"Class A" Finish
Can you tell me the exact definition of a “Class A” finish? What other classes are there and what defines them?
Q. I’m in charge of metal finishing operations at my plant and responsible for the appearance of products leaving the site. We have a customer who demands a “Class A” finish on his products. He claims the products we are sending him have only a “Class B” finish. Can you tell me the exact definition of a “Class A” finish? What other classes are there and what defines them? Thank you. B.H.
A. As I’ve said before, a “Class A” finish, like beauty, is in the eye of the beholder. “Class A” finishes generally have the fewest surface defects and most consistent color and gloss. A good example would be a refrigerator door or an automobile hood. In essence, a “Class A” finish would be applied to those parts of a product first seen by a prospective buyer. Going back to a refrigerator, the door should have a “Class A” finish (no visible defects), while the sides and top of the wrapper, which are often hidden by kitchen cabinets, could have a “Class B” finish (very few visible defects). Following this line of reasoning, the rear panel, which is hardly ever seen, could have a “Class C” finish (some visible defects).

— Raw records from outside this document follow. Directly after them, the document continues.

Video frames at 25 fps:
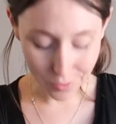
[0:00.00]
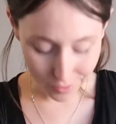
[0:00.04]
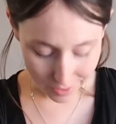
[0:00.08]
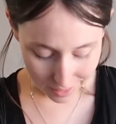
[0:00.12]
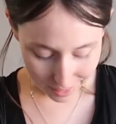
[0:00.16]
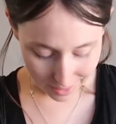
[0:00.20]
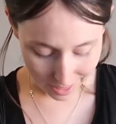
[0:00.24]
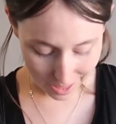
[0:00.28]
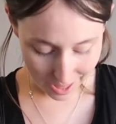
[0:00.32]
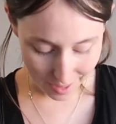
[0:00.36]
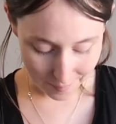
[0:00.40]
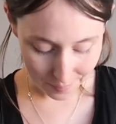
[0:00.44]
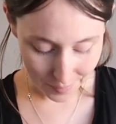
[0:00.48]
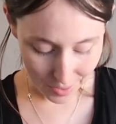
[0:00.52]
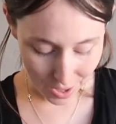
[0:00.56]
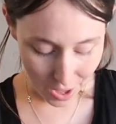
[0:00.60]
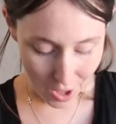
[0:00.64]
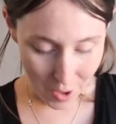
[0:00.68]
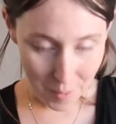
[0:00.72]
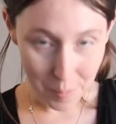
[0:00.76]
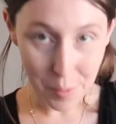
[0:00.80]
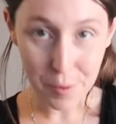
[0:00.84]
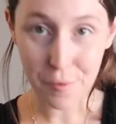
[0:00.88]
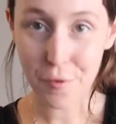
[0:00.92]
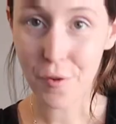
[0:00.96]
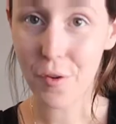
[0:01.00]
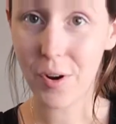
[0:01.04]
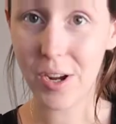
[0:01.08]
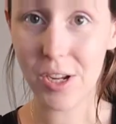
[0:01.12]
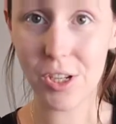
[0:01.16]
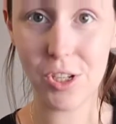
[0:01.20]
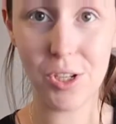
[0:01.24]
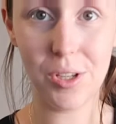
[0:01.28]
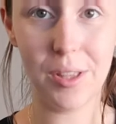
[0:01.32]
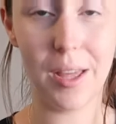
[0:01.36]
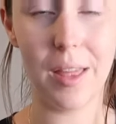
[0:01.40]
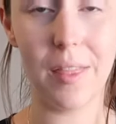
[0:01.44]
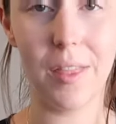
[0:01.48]
in there. Before I
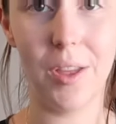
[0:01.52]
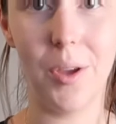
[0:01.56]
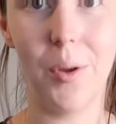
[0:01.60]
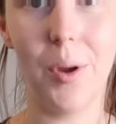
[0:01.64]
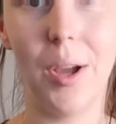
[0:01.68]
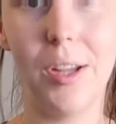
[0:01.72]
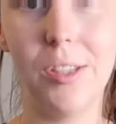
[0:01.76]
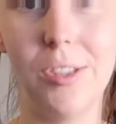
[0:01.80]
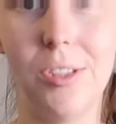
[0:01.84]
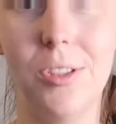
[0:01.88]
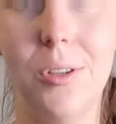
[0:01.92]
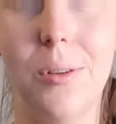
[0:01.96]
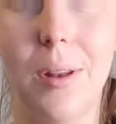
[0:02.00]
do that though, I do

Did you ever see or discuss your customer’s finish specifications? On the other hand, do you have a written specification? Having one and adhering to it gives you more leverage in helping to determine whether your customer is correct in rejecting your products. To provide a “Class A” finish for any customer, you must know his expectations or his finish specification as to color, gloss, allowable surface defects, etc. These properties often vary from customer to customer. He could use his own company specifications, industry association specifications or others.